You cannot rationalise your way to knowing yourself. You are using the wrong instrument. The subconscious that runs your decisions does not speak in logic. It speaks in body, in breath, in sensation, in feeling. If you refuse to enter that channel, your patterns run your business and your relationships and your life from underneath conscious awareness, while you claim something different — and you do not know that you are claiming it.

Rationalists don't know much about themselves despite their claims. They are using the system that cannot know them to define their self-knowledge.

Sources

The literature has been consistent for fifty years.

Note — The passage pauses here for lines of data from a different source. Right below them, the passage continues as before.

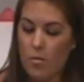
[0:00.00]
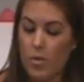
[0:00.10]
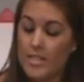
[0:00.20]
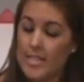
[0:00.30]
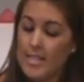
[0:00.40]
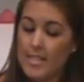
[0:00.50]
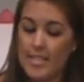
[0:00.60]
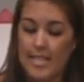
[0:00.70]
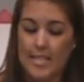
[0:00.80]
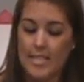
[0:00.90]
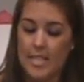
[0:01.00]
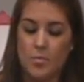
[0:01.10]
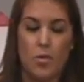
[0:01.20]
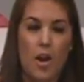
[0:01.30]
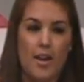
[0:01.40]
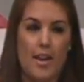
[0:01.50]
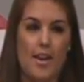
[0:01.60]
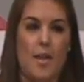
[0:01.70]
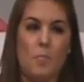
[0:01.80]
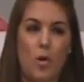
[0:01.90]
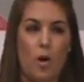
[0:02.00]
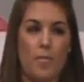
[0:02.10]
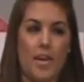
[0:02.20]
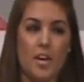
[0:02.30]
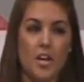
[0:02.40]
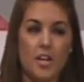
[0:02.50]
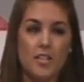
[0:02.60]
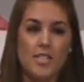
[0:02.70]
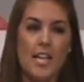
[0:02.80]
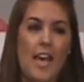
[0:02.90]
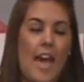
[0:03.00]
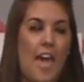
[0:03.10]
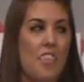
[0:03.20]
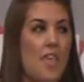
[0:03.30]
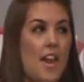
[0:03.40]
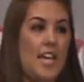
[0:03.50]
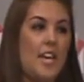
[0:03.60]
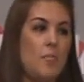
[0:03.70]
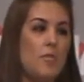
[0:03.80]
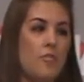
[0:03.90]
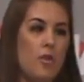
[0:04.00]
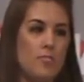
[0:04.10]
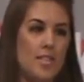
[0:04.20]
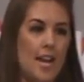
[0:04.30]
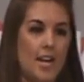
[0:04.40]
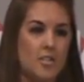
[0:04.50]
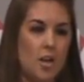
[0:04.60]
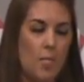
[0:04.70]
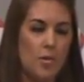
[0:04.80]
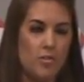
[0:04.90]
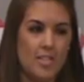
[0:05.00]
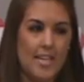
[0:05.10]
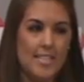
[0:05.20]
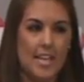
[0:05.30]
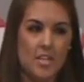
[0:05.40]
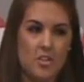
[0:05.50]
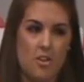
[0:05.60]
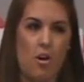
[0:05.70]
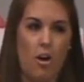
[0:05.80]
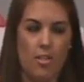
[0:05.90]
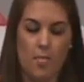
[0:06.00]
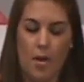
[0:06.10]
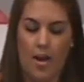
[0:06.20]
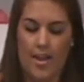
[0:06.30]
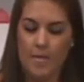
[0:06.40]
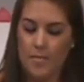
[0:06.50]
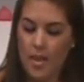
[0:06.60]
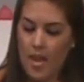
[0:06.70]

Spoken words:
once the deceased is brought in, embalming occurs, and then he performs an anatomical dissection on the body.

  • Libet (1983) — readiness potential is detectable in the brain before subjects are aware of their decision to act.
  • Soon, Brass, Heinze & Haynes (2008), Nature Neuroscience — predicted button presses from prefrontal and parietal cortex up to ten seconds before conscious awareness. The decision is made first. Awareness arrives later.
  • Nisbett & Wilson (1977), Psychological Review — "Telling More Than We Can Know" — people have no direct introspective access to the higher-order processes producing their judgements. What we report as our reasoning is reconstruction.
  • Anna Freud (1937), The Ego and the Mechanisms of Defence — named intellectualization: the use of abstract reasoning to avoid contact with the feeling underneath.
  • Gazzaniga, split-brain research — when the brain does not know why it did something, it confabulates a reason and reports it with full conviction.
  • Kahneman, Thinking, Fast and Slow — System 1 (fast, subconscious) decides; System 2 (slow, intellect) writes the explanation.
  • Damasio (1994), Descartes' Error — somatic marker hypothesis — patients with damage to the prefrontal-limbic connection retain full IQ but lose the ability to make adaptive decisions. The intellect, severed from the body, cannot choose well.
  • Schore — affect regulation — emotional patterns laid down in right-hemisphere limbic structures, separate from the left-hemisphere analytic channel.
  • Van der Kolk, The Body Keeps the Score — patterns laid down below verbal access live in the soma; reachable only through the soma.
  • McGilchrist, The Master and His Emissary — when the analytic left hemisphere captures the operating system, it becomes detached from the embodied reality the right hemisphere holds.
  • Porges — polyvagal theory — the autonomic nervous system responds before conscious cognition begins.
  • Sifneos (1972); Taylor, Bagby & Parker — Toronto Alexithymia Scale — alexithymia, the clinical inability to identify and describe one's own emotional states, correlates positively with high analytic skill.

Twelve independent lines of evidence. One conclusion. The intellect is not the channel through which we know ourselves.